-- EXERCISE DIRECTIONS --
Retype all the records below exactly as they are, with no image carried over.

-- Opening Marker --

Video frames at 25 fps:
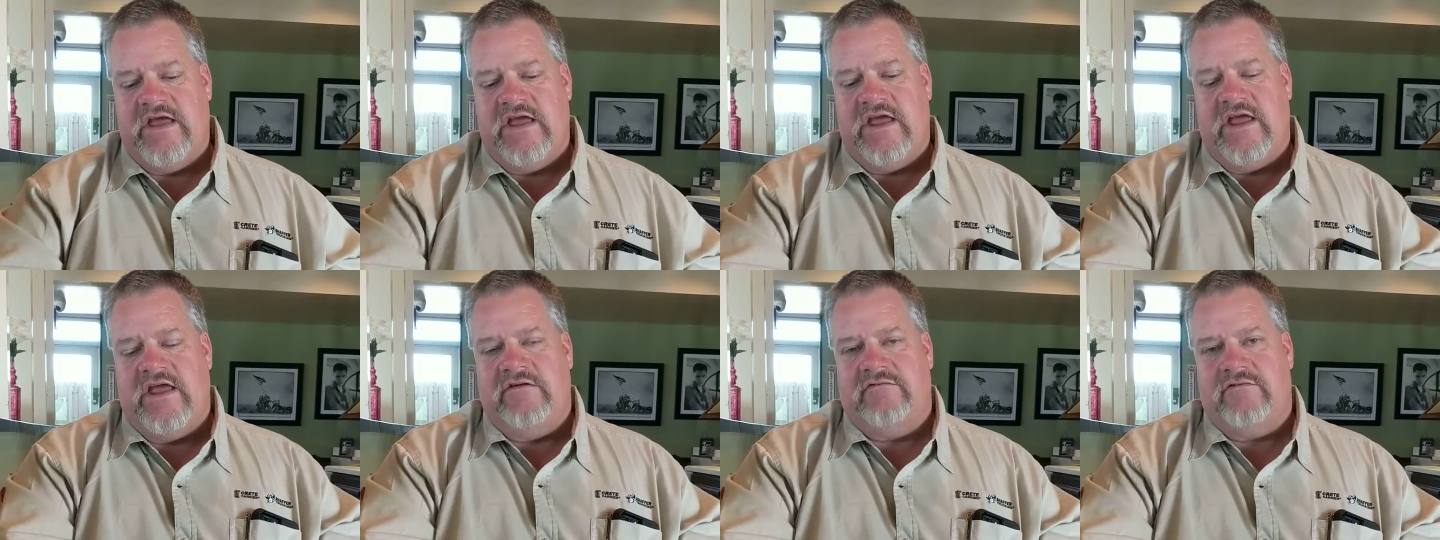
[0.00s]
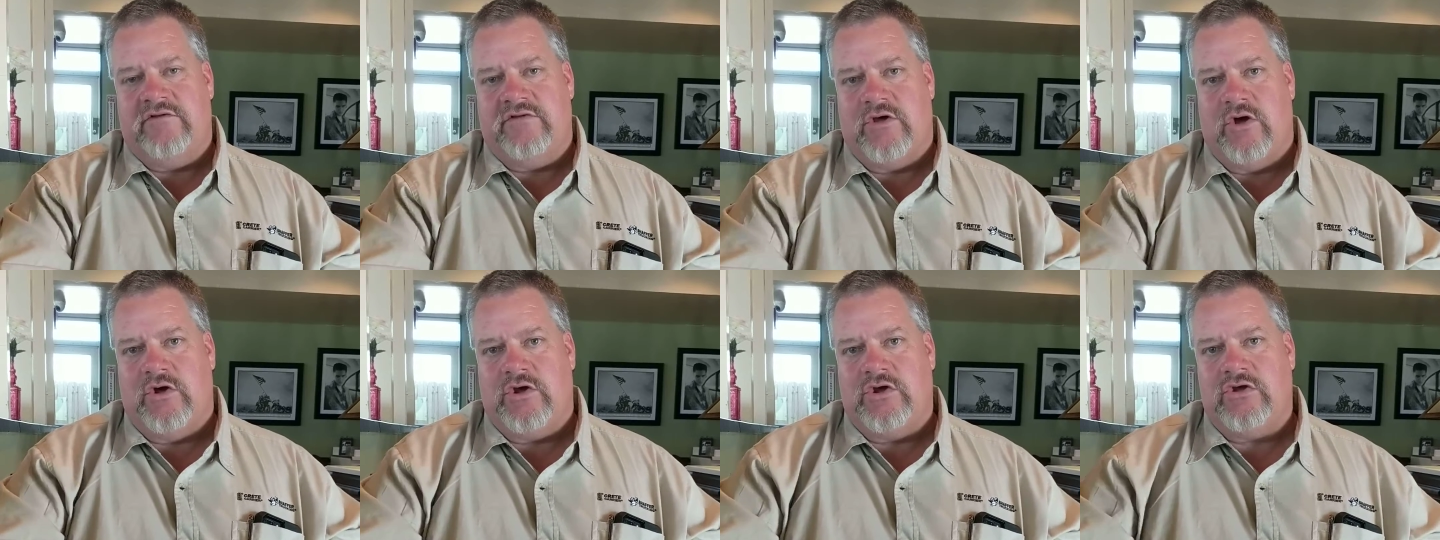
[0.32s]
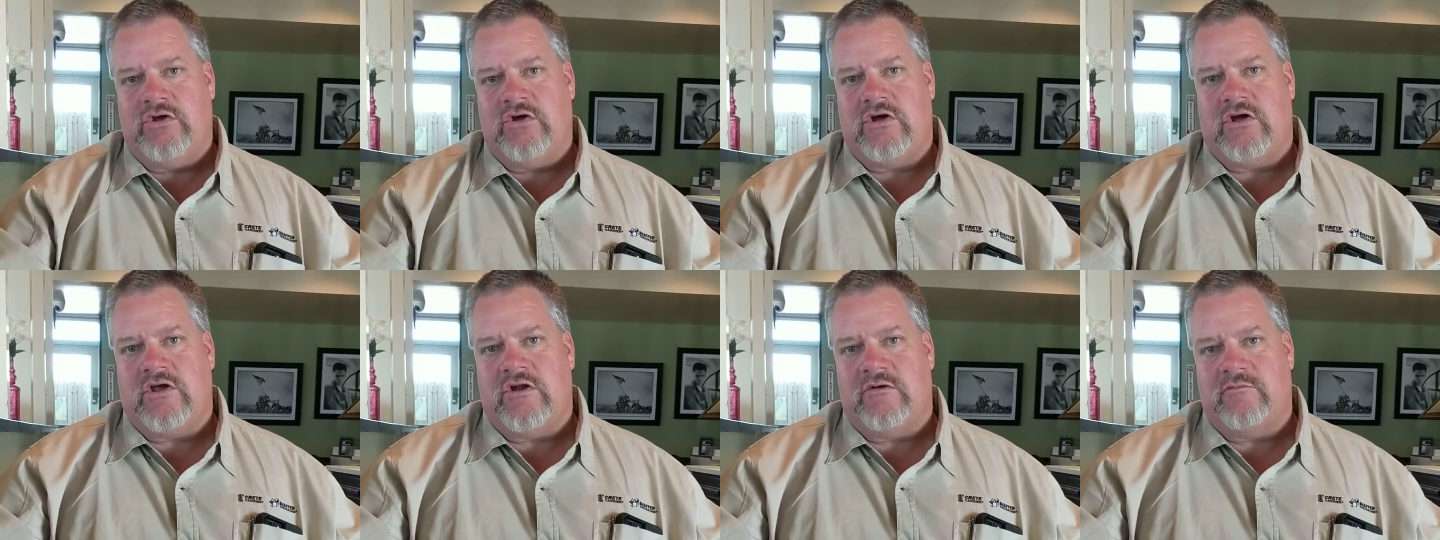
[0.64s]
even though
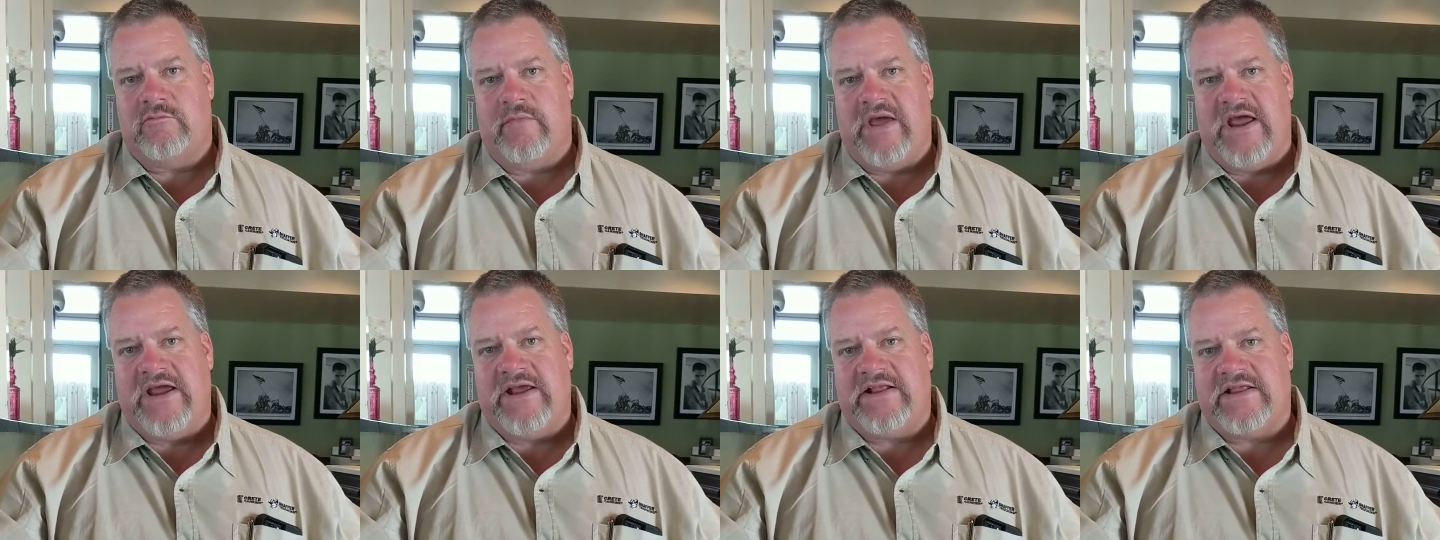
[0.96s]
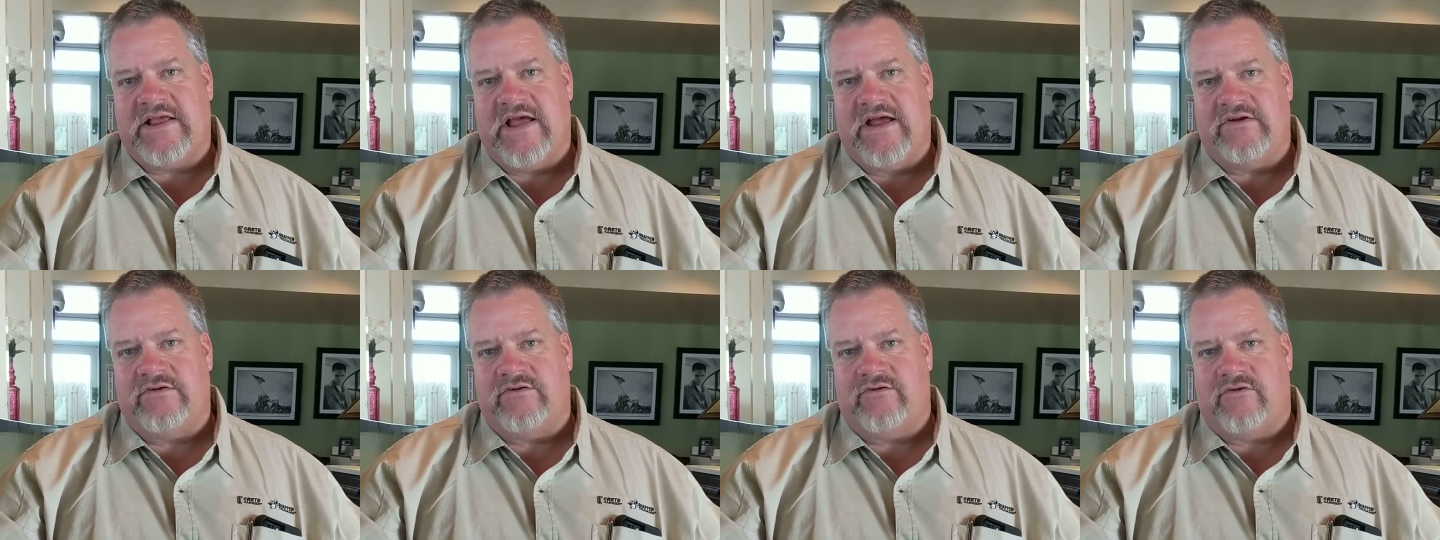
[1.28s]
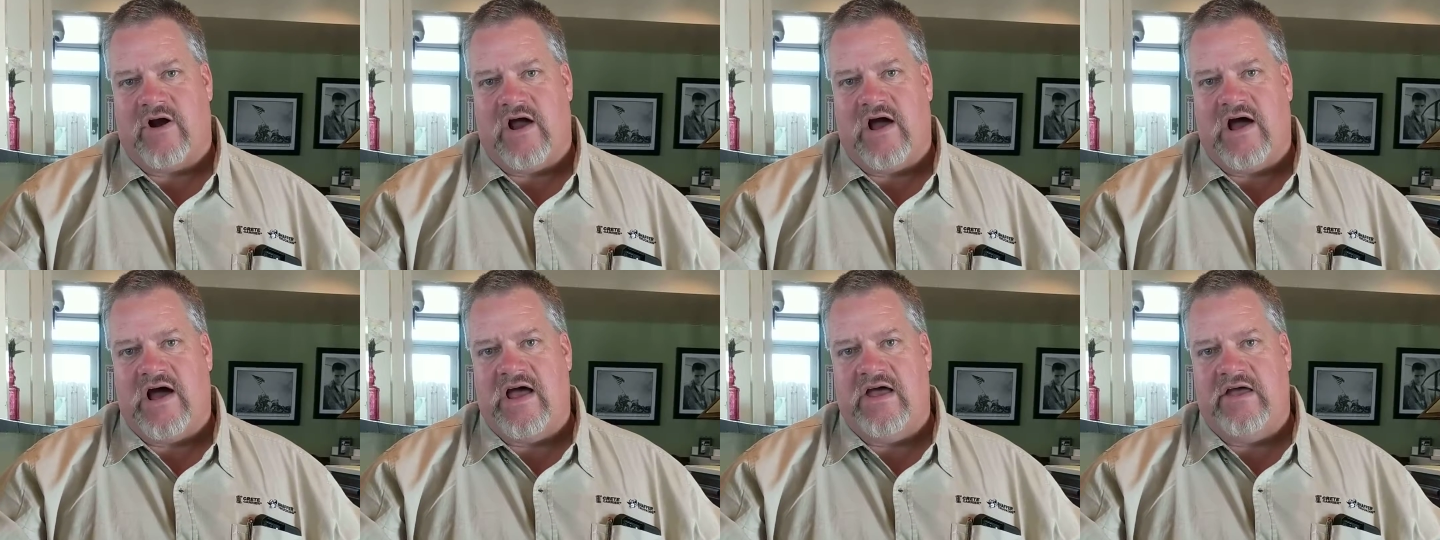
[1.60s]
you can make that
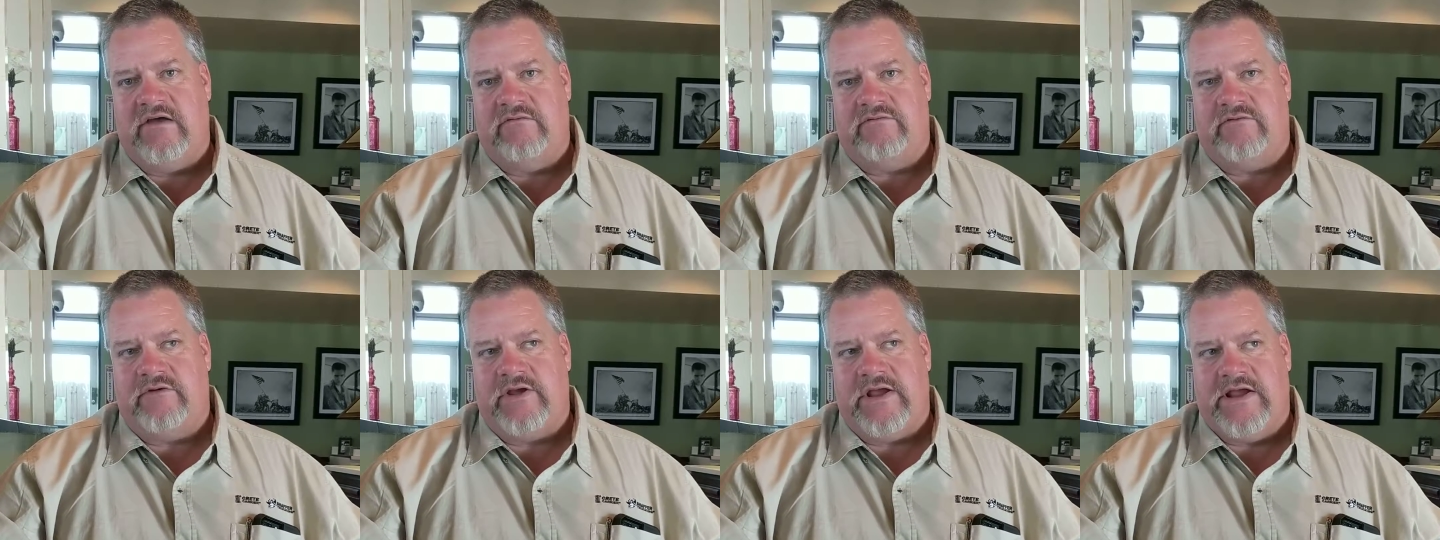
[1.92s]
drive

-- Closing Marker --

-- ANSWER AREA --
Video frames at 25 fps:
[0.00s]
[0.32s]
[0.64s]
even though
[0.96s]
[1.28s]
[1.60s]
you can make that
[1.92s]
drive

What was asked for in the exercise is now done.